Just then my son says, “MMMMOOOOMMMM. His name is Finn, not Sven!”
I stopped, and all I could do was laugh. Because it had really happened this time.
My transformation into my mother has been gradual and sudden all at the same time. But I had taken the quantum leap into being my grandmother in this moment. Here’s the back story…
A few years ago…who am I kidding, three and a half decades ago, I was the little sister to a handsome, yet wild and crazy boy named Dondi. This handsome boy also had handsome friends who would come in and out of the very same house that we live in today.
At the tender age of 15, I was the same goofball that I am today, and a complete basket case around boys. The irony that I am surrounded by boys on the daily is not lost on me!
One fine day in the mid-80’s, I was sitting by my grandmother in our living room, rocking a mullet and wearing my favorite paisley shirt, wishing that Merry Go Round made parachute pants big enough to fit my chubby frame.
In walks my brother Dondi, and his great looking friend, TL, short for Tony Lange. They were sun-tanned, and shirtless. They had come from surfing the giant waves of Isle of Palms. I was mortified. Because, well, my brother’s gorgeous friend was in the same room as me, actually breathing the same air that I was. And wasn’t it just so cool that I was home with my grandmother?
It was a pretty solid bet that they smoking a little somethin’ somethin’ because their eyes were red and glassy, and I don’t think it was from swimming in the ocean. Whatever they were talking about was really funny and they couldn’t stop laughing.

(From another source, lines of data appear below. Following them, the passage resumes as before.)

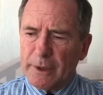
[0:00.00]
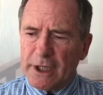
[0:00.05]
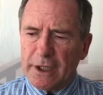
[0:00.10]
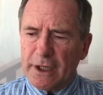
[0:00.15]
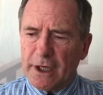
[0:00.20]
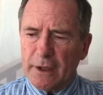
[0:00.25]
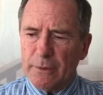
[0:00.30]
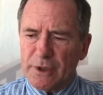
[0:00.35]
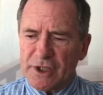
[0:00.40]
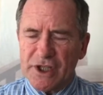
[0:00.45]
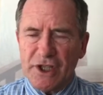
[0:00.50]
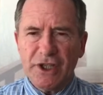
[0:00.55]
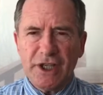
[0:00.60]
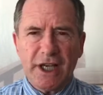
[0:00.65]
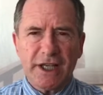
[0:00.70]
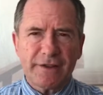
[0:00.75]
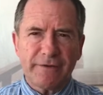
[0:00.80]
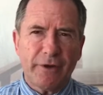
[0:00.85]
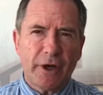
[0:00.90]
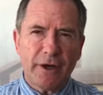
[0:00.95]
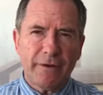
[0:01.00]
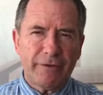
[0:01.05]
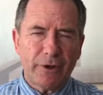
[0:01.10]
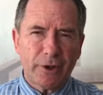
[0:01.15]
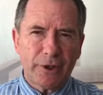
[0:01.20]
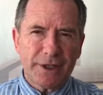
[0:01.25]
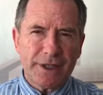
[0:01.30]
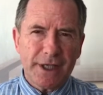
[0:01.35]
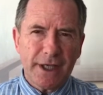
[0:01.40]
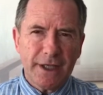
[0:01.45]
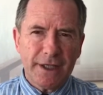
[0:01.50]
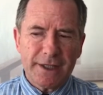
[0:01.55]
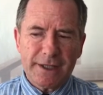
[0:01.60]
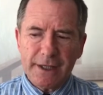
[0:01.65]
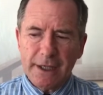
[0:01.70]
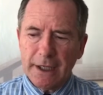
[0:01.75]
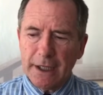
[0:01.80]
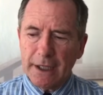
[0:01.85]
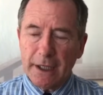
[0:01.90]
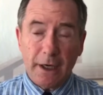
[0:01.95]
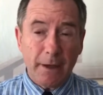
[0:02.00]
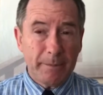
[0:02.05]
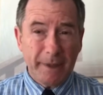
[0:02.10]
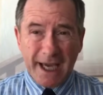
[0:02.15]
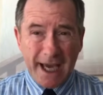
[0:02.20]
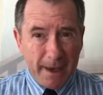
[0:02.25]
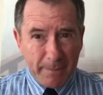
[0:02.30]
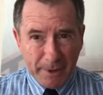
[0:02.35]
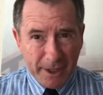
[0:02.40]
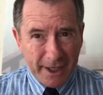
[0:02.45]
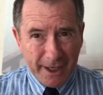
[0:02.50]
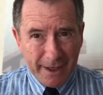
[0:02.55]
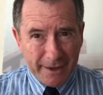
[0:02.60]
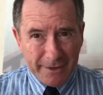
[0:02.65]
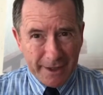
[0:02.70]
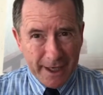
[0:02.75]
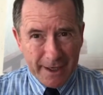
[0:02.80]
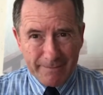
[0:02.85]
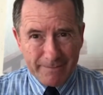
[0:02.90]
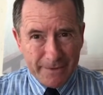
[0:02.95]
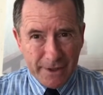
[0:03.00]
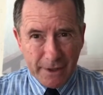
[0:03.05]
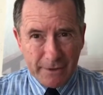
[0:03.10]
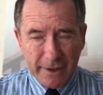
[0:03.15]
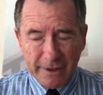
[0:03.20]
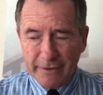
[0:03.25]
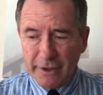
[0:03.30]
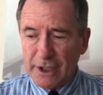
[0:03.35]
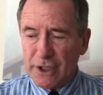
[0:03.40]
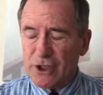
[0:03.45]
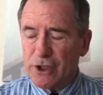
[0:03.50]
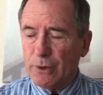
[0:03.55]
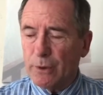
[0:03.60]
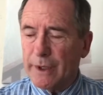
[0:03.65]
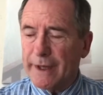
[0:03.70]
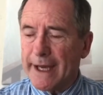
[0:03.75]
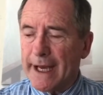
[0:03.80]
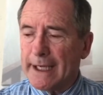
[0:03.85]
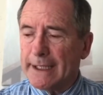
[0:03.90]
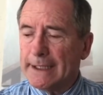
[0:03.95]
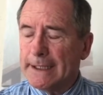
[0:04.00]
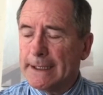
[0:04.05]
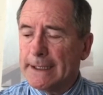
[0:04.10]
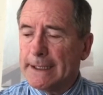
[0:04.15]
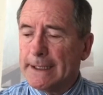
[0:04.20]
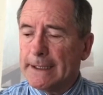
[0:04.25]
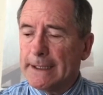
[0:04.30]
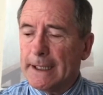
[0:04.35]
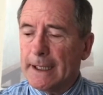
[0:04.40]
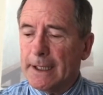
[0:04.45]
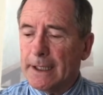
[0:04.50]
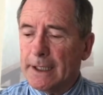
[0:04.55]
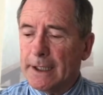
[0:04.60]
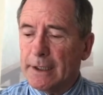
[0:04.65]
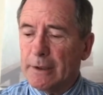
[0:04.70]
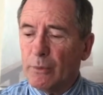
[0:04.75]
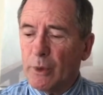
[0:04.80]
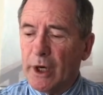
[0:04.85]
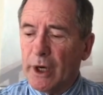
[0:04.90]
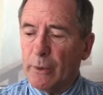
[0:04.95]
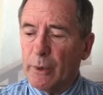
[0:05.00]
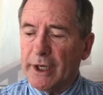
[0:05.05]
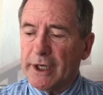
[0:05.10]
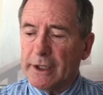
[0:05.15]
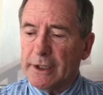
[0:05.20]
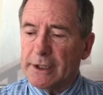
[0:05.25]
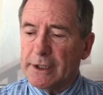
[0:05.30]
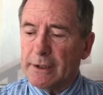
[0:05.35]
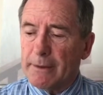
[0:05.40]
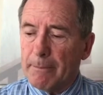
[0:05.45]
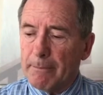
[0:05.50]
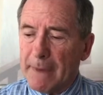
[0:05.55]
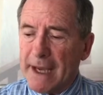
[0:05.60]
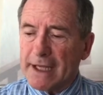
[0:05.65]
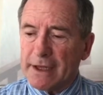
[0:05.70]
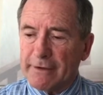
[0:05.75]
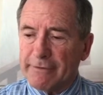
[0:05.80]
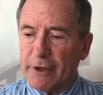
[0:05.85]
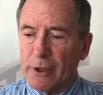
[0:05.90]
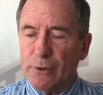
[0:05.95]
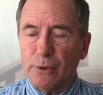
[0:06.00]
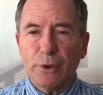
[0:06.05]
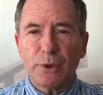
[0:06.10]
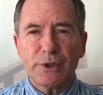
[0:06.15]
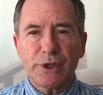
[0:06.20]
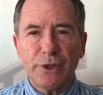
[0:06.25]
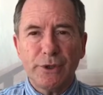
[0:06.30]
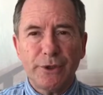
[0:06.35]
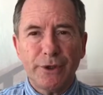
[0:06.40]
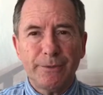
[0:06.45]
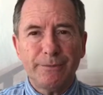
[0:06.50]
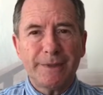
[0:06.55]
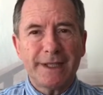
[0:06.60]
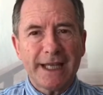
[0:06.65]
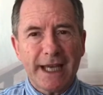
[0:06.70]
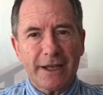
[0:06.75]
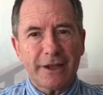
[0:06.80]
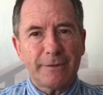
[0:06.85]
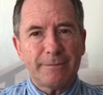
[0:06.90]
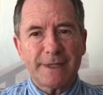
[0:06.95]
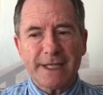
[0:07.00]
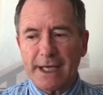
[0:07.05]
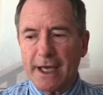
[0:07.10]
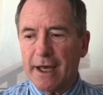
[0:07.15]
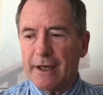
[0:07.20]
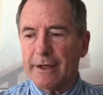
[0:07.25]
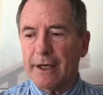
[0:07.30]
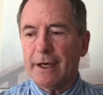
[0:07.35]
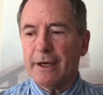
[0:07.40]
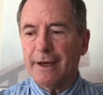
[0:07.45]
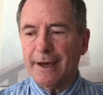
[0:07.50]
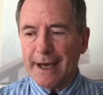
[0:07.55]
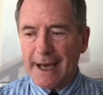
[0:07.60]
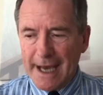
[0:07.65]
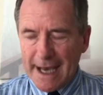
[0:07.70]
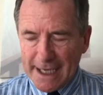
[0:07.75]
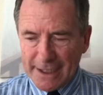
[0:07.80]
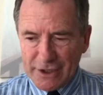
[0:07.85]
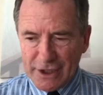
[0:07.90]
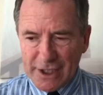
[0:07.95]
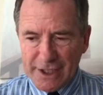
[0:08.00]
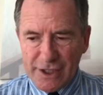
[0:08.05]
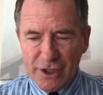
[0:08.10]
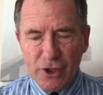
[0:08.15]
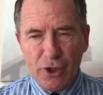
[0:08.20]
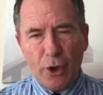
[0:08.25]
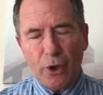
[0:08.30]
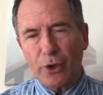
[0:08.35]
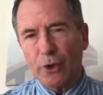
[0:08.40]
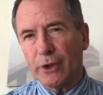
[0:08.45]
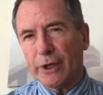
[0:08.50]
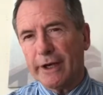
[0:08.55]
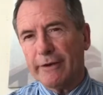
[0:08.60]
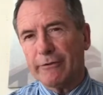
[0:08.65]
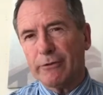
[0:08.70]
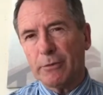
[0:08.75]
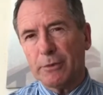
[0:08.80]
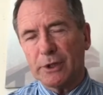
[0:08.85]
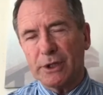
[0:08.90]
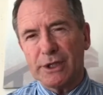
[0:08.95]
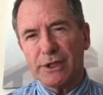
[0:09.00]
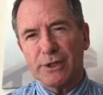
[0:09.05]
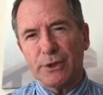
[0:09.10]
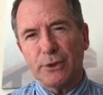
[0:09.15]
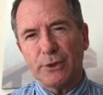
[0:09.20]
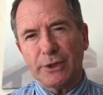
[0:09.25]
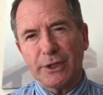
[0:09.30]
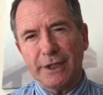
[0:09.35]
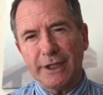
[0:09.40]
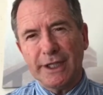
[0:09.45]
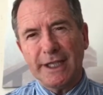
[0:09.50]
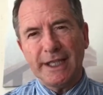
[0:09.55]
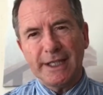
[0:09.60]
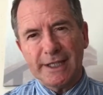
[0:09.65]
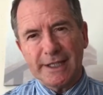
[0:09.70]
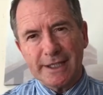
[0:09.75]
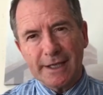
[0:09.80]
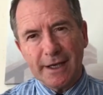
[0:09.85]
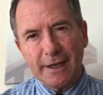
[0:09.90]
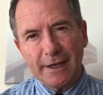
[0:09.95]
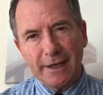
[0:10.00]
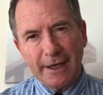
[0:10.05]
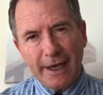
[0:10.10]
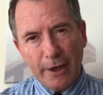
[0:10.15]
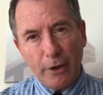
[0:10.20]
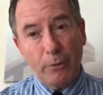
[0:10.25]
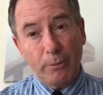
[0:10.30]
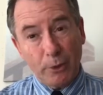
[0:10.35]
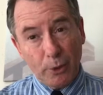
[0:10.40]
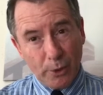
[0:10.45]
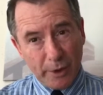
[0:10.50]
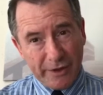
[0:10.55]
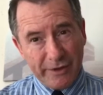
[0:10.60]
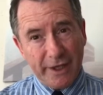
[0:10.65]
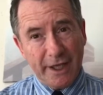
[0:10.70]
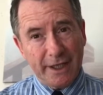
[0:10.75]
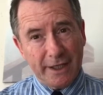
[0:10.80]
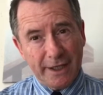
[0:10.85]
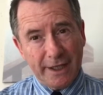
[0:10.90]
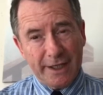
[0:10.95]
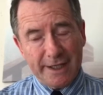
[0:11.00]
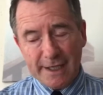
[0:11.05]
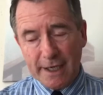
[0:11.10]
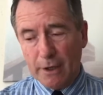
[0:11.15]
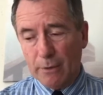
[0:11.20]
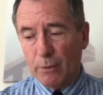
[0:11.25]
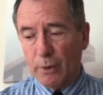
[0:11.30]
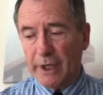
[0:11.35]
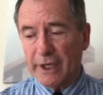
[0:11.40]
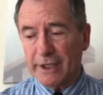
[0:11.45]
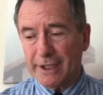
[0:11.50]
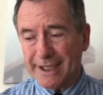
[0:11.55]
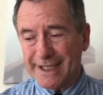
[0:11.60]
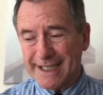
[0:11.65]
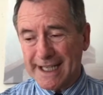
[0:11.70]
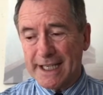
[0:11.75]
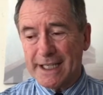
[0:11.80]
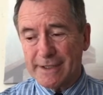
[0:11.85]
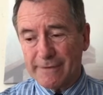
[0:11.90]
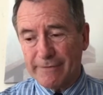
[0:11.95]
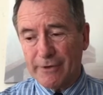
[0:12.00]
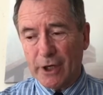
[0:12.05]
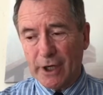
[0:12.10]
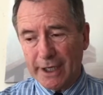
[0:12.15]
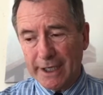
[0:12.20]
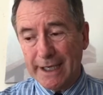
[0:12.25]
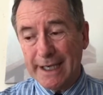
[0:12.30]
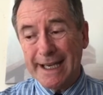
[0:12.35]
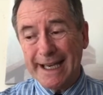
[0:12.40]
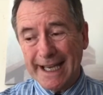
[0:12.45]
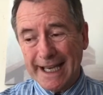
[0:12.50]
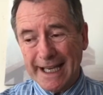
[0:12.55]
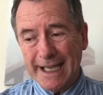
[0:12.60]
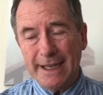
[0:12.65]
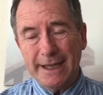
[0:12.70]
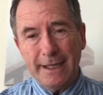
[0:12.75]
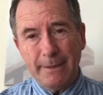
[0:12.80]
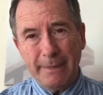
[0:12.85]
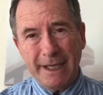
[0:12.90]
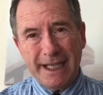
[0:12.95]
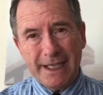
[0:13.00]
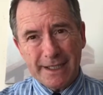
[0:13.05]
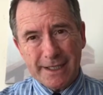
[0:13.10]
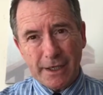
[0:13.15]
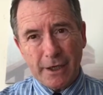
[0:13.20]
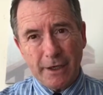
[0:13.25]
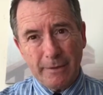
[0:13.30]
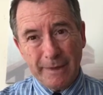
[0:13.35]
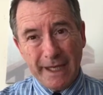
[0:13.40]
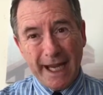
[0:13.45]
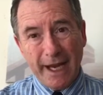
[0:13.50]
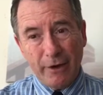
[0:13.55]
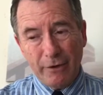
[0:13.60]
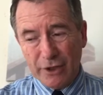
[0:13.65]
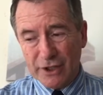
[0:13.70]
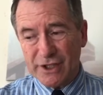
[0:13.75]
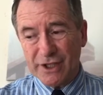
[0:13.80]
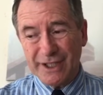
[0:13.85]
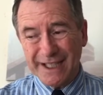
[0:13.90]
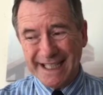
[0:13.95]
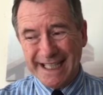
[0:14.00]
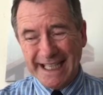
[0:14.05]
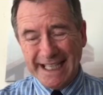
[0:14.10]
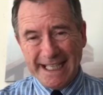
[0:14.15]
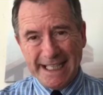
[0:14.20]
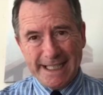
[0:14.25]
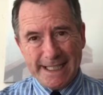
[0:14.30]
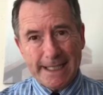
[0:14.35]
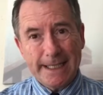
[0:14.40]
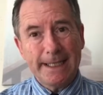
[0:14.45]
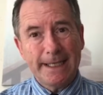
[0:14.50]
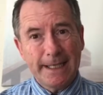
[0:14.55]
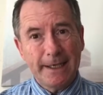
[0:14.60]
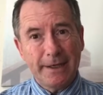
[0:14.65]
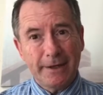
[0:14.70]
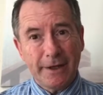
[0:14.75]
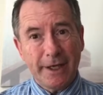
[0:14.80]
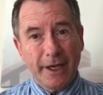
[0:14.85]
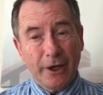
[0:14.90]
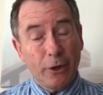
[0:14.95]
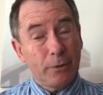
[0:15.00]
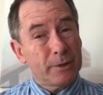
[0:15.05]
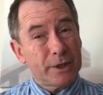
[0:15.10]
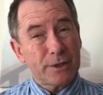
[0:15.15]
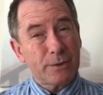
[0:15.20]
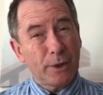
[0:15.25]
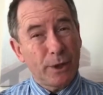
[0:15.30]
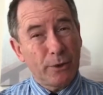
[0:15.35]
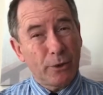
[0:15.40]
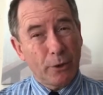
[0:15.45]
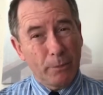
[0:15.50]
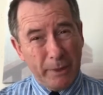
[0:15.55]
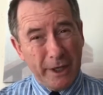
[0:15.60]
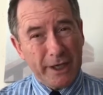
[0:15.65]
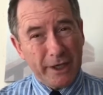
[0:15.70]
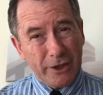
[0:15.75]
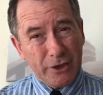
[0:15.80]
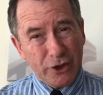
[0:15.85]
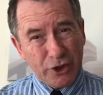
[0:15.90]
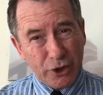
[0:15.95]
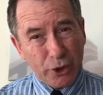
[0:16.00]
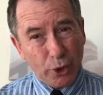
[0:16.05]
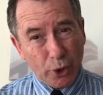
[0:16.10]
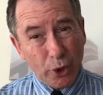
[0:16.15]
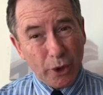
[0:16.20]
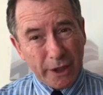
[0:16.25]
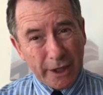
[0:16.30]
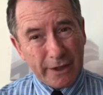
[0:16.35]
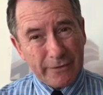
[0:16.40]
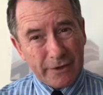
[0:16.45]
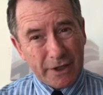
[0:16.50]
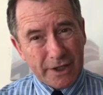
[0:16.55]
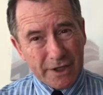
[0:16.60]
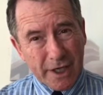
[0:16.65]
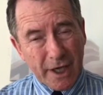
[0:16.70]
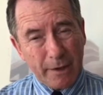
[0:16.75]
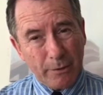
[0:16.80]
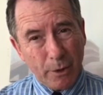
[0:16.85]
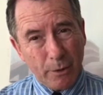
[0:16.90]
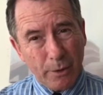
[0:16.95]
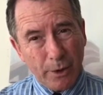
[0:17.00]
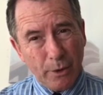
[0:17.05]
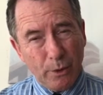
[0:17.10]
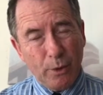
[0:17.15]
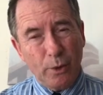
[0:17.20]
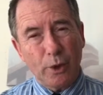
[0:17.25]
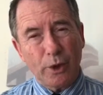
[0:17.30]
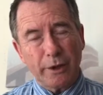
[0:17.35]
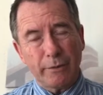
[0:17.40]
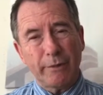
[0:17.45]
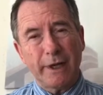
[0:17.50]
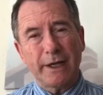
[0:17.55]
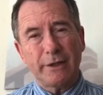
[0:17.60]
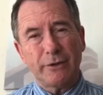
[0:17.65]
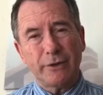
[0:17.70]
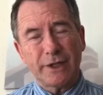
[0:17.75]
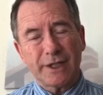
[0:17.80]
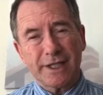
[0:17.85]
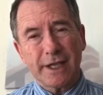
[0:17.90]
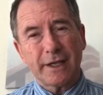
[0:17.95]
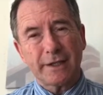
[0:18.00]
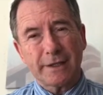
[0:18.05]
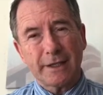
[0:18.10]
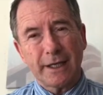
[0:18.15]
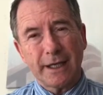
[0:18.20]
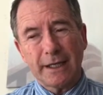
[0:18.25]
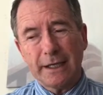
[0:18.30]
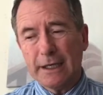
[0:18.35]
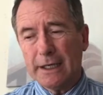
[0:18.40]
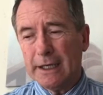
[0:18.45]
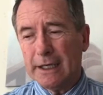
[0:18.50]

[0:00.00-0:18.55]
I, I, would suggest five volunteers. I'd be happy to head that, don't have an issue with that, uh, where we can make the phone call to them, get them together, and just knock on everybody's door that needs help or we think needs help. We can identify in the meantime the areas that need the help because we were a bit unsure, I have to say, when we were walking around on the Saturday.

My Grammie, not the sweetest old lady you’ve ever met, roughly says, “Dondi, aren’t you gonna introduce me to your friend?” You had to know my Grammie. She thought she still had it with the fellas, even one 60 years her junior.
Dondi laughed and said, “Yeah Grammie, this is my friend, TL.”
She said, “What?”
Dondi said a little louder, “TL!”
“What’d you say?” shouted Grammie, which caused them both to laugh even harder. I wished I was dead.
This time, Dondi shouted, “TL!!”
And then she said, “Nice to meet you, Stanley.”
It was pure horror. Stanley. Where in the world did she come up with Stanley? For the love of all that’s holy. It was the kiss of death. TL would know I was a giant dork, it was affirmed by the utterance of those words, “Nice to meet you, Stanley.” He’d know I was a loser just like my Grammie, who couldn’t even get his name right.
Fast forward to yesterday, and I’m saying, “Hi, Sven!” to a boy named Finn. My son was there to see it all. Thankfully it wasn’t a girl, so maybe the trauma will be less for him! Hopefully a lot of things will be less traumatic for my kids.
My oldest is of the age that my brother began his horrible relationship with alcohol and drugs. I began my own wicked relationship with alcohol at the ripe old age of 17. Sadly, both of those gorgeous boys, Dondi and TL, met the end of their lives, way too soon. Both very tragic stories for another time.
My story is different – I got the joyful ending. I’ve married a wonderful man, and given birth to two sons. And in case you didn’t know it, been delivered from the beast of alcoholism by the grace of God.
I feel like I’ve been given a “do-over” with boys in a way.
This group hasn’t yet delved into the world of alcohol and drugs, not to my knowledge. Believe me, I ask them, much to their embarrassment at times. My goal is to open the door of communication about it. I most certainly don’t have all the answers and there is no “one size fits all” solution. Everyone is different. I love the wise words of my friend Dossie, “I know where I stand, and I know where I want you to stand.” If you want to know where I stand, just ask me. I’d love to tell you.
My prayer for each child that crosses over the threshold into my home is that they don’t go down a road of alcoholism and addiction; if they come into my home that prayer will be prayed over them.
And if I get their name wrong, so be it. I know that God won’t.